[Collected data]
# # # # # # #
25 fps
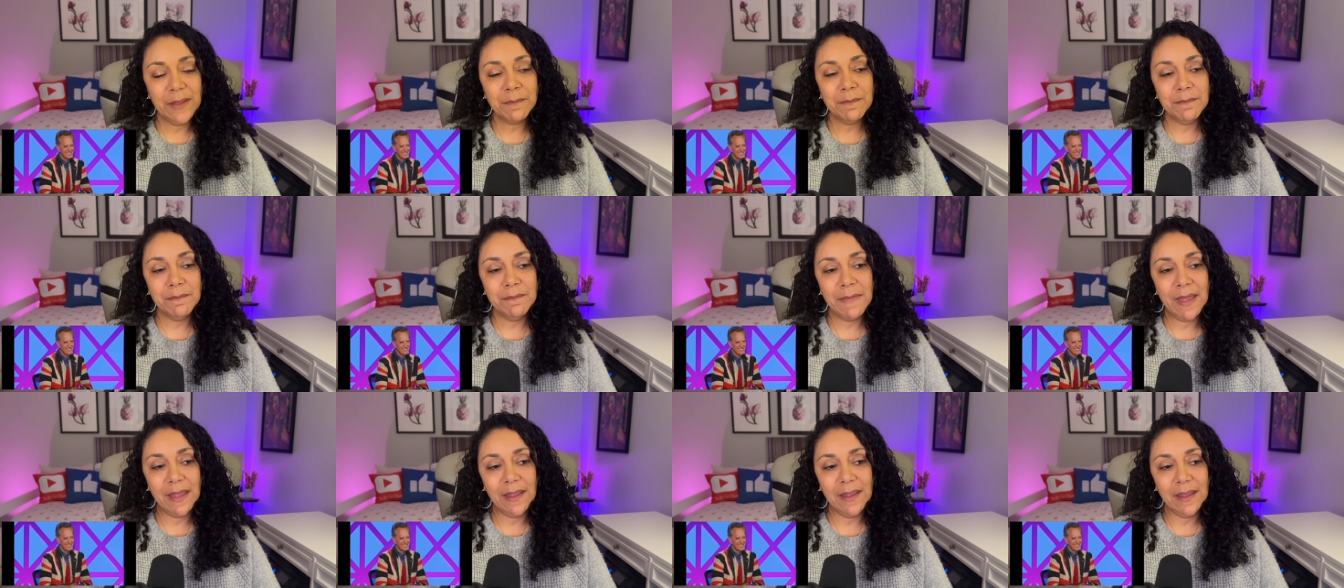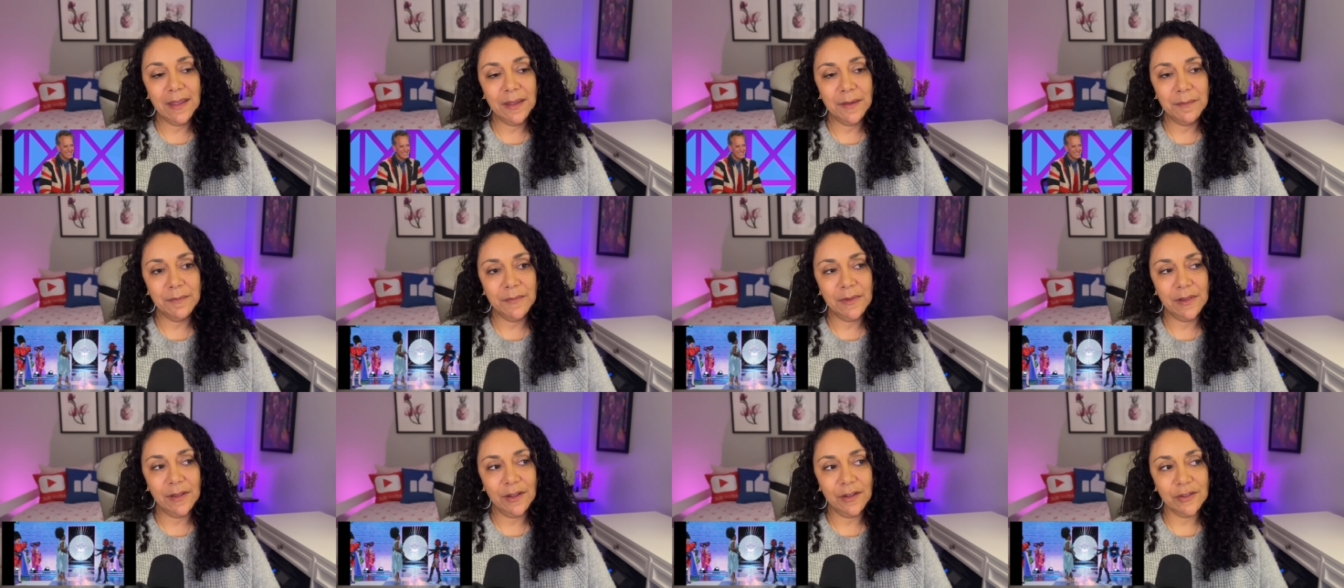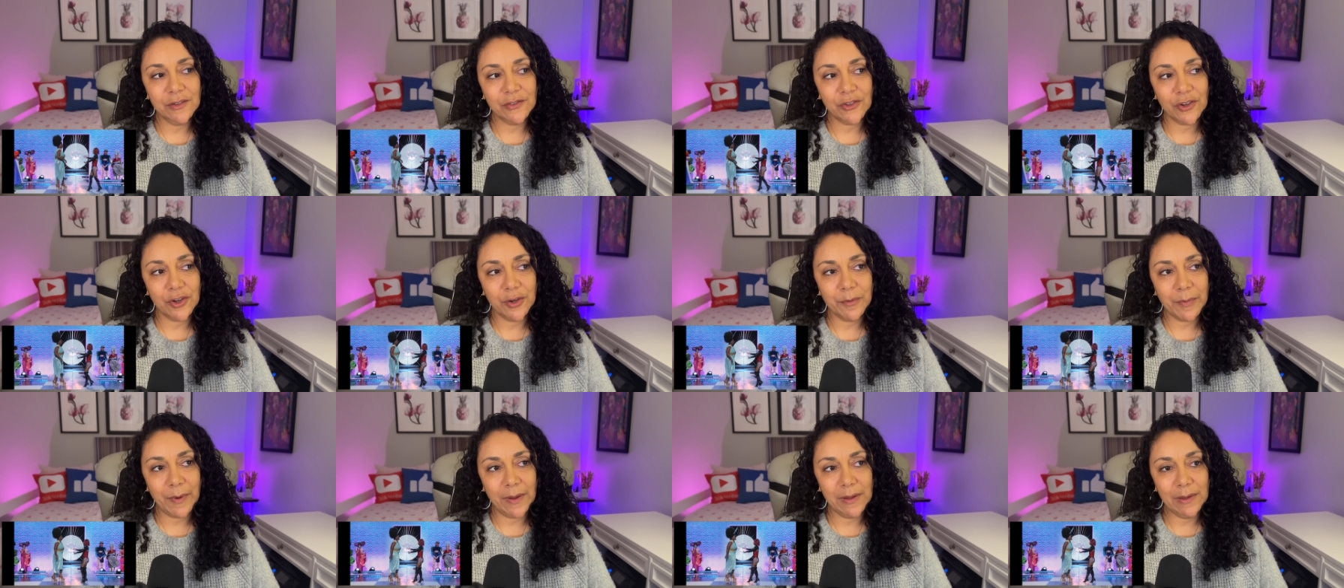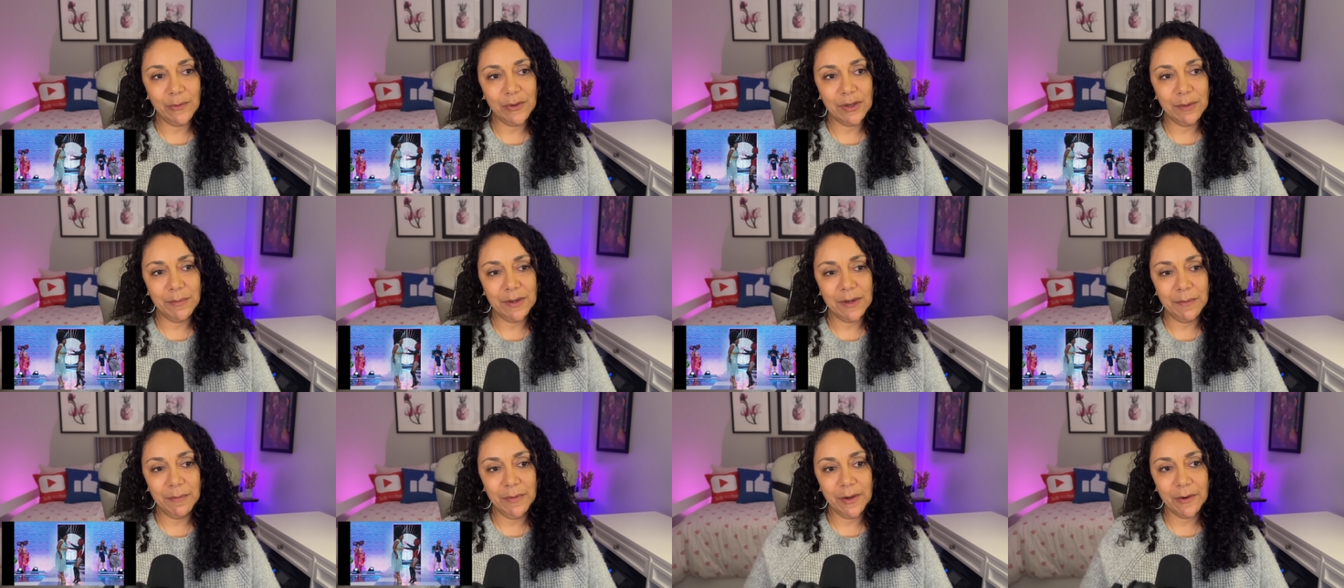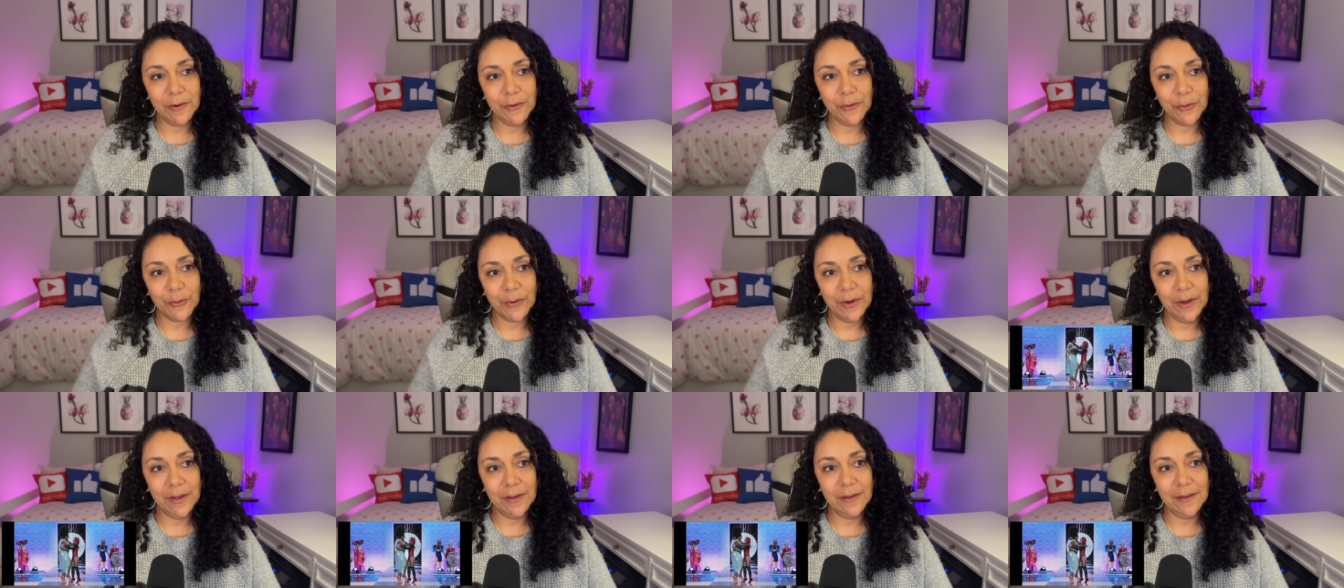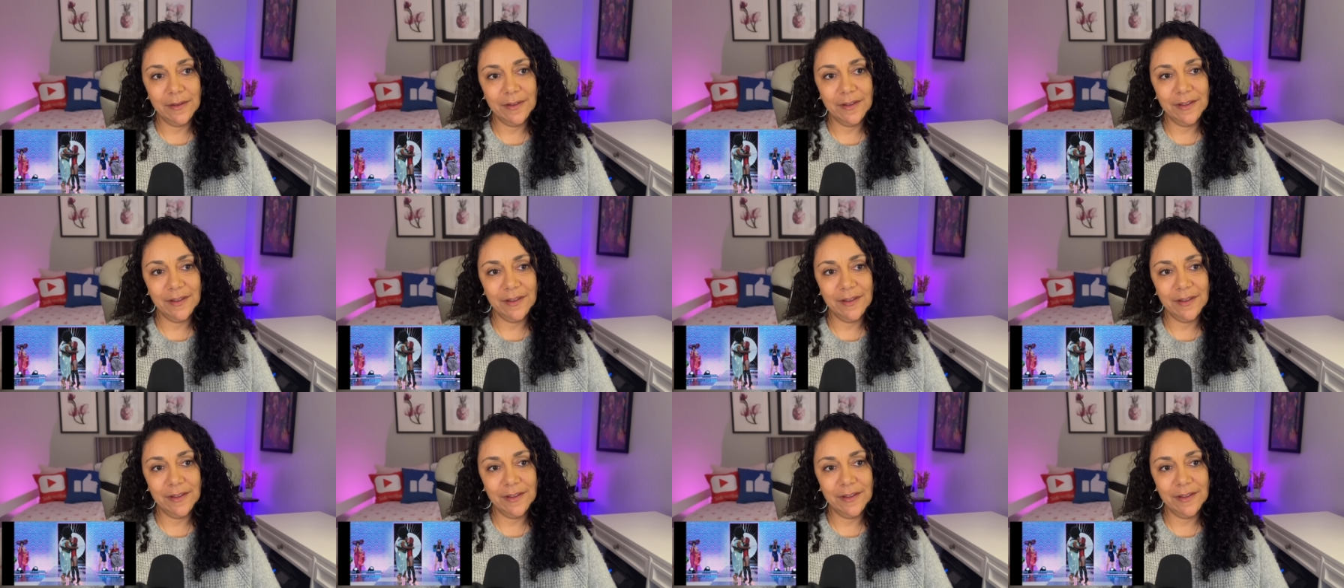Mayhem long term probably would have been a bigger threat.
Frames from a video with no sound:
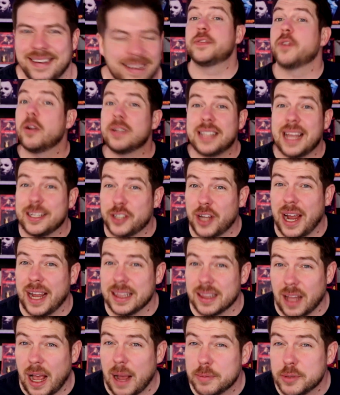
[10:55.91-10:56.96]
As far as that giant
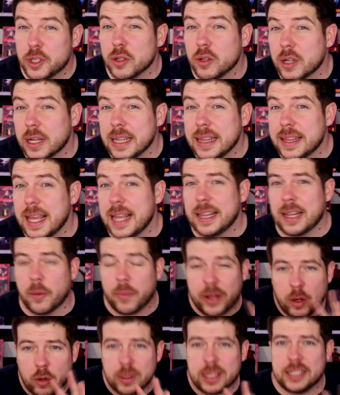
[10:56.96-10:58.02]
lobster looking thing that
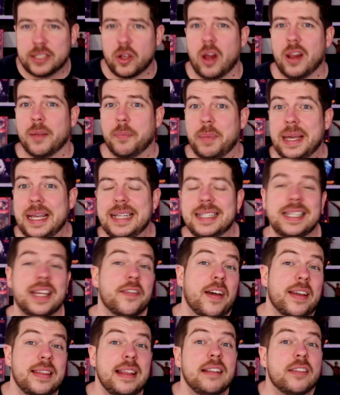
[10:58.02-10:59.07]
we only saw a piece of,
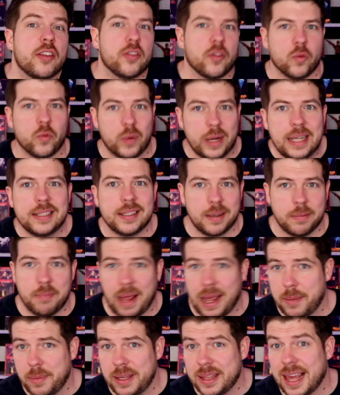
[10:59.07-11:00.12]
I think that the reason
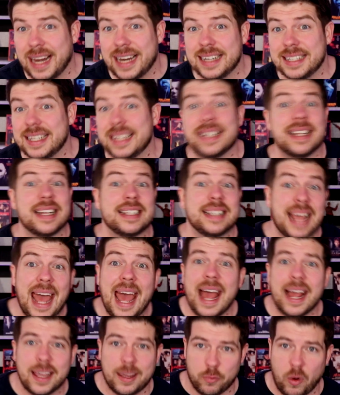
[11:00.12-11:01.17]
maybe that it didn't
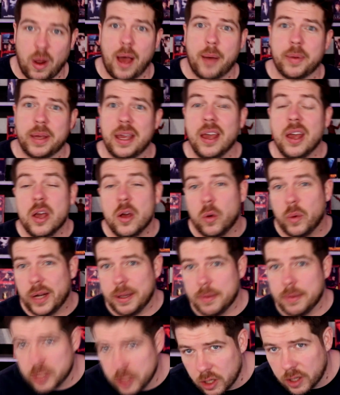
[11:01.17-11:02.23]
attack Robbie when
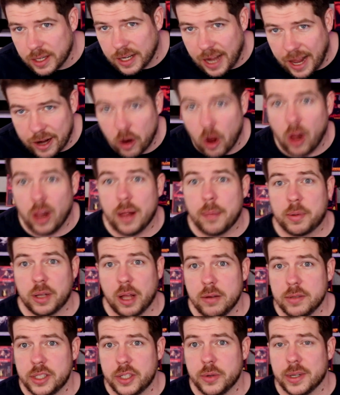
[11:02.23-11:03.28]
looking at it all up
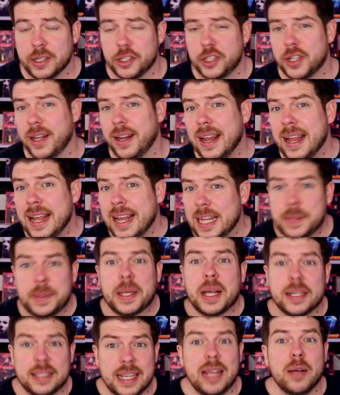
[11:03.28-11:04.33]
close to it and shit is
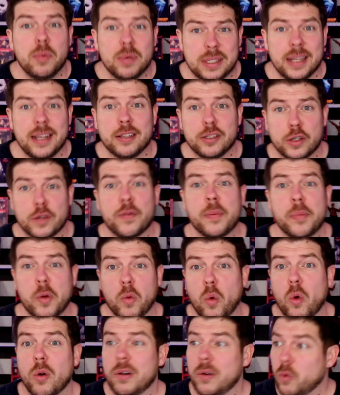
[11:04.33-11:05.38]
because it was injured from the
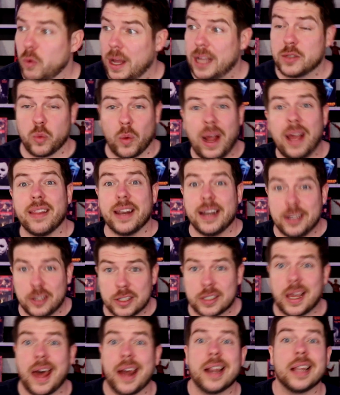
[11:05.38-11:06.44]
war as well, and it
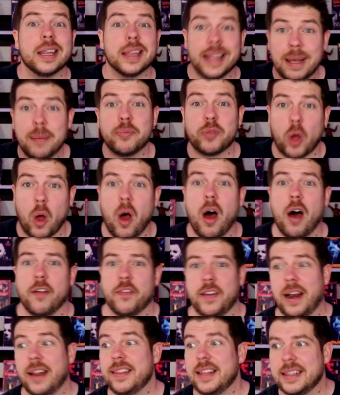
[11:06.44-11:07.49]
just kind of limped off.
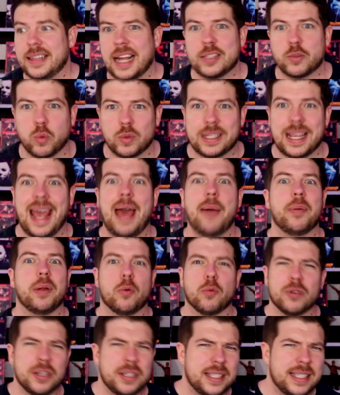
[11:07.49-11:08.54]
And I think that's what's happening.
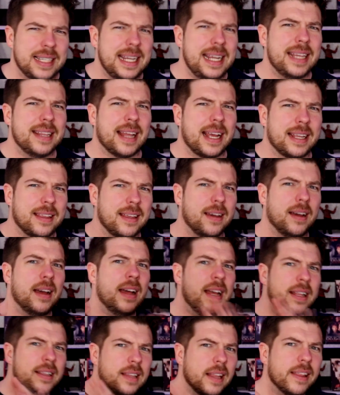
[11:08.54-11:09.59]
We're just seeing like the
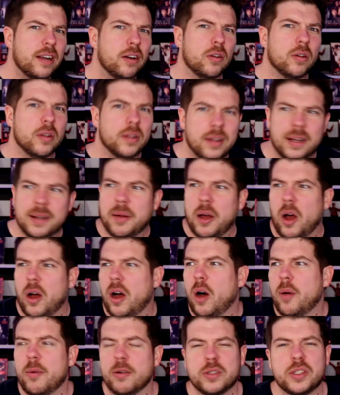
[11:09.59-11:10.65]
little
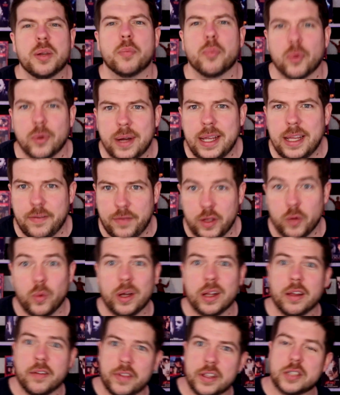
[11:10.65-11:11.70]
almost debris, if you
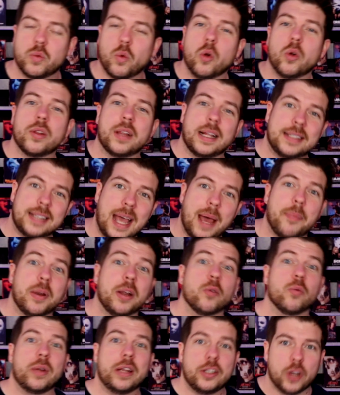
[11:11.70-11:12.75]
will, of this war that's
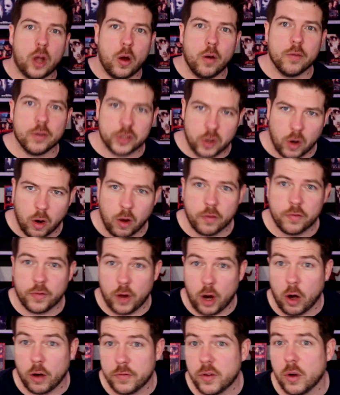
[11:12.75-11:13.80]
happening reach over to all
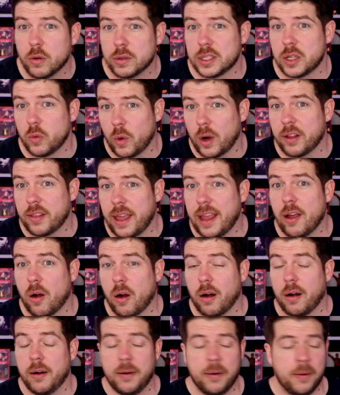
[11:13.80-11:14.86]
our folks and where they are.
# # # # # # #
--- YOUR ASSIGNMENT ---
Will you restate every entry word for word and omit the images?

--- ANSWER ---
25 fps
Mayhem long term probably would have been a bigger threat.
Frames from a video with no sound:
[10:55.91-10:56.96]
As far as that giant
[10:56.96-10:58.02]
lobster looking thing that
[10:58.02-10:59.07]
we only saw a piece of,
[10:59.07-11:00.12]
I think that the reason
[11:00.12-11:01.17]
maybe that it didn't
[11:01.17-11:02.23]
attack Robbie when
[11:02.23-11:03.28]
looking at it all up
[11:03.28-11:04.33]
close to it and shit is
[11:04.33-11:05.38]
because it was injured from the
[11:05.38-11:06.44]
war as well, and it
[11:06.44-11:07.49]
just kind of limped off.
[11:07.49-11:08.54]
And I think that's what's happening.
[11:08.54-11:09.59]
We're just seeing like the
[11:09.59-11:10.65]
little
[11:10.65-11:11.70]
almost debris, if you
[11:11.70-11:12.75]
will, of this war that's
[11:12.75-11:13.80]
happening reach over to all
[11:13.80-11:14.86]
our folks and where they are.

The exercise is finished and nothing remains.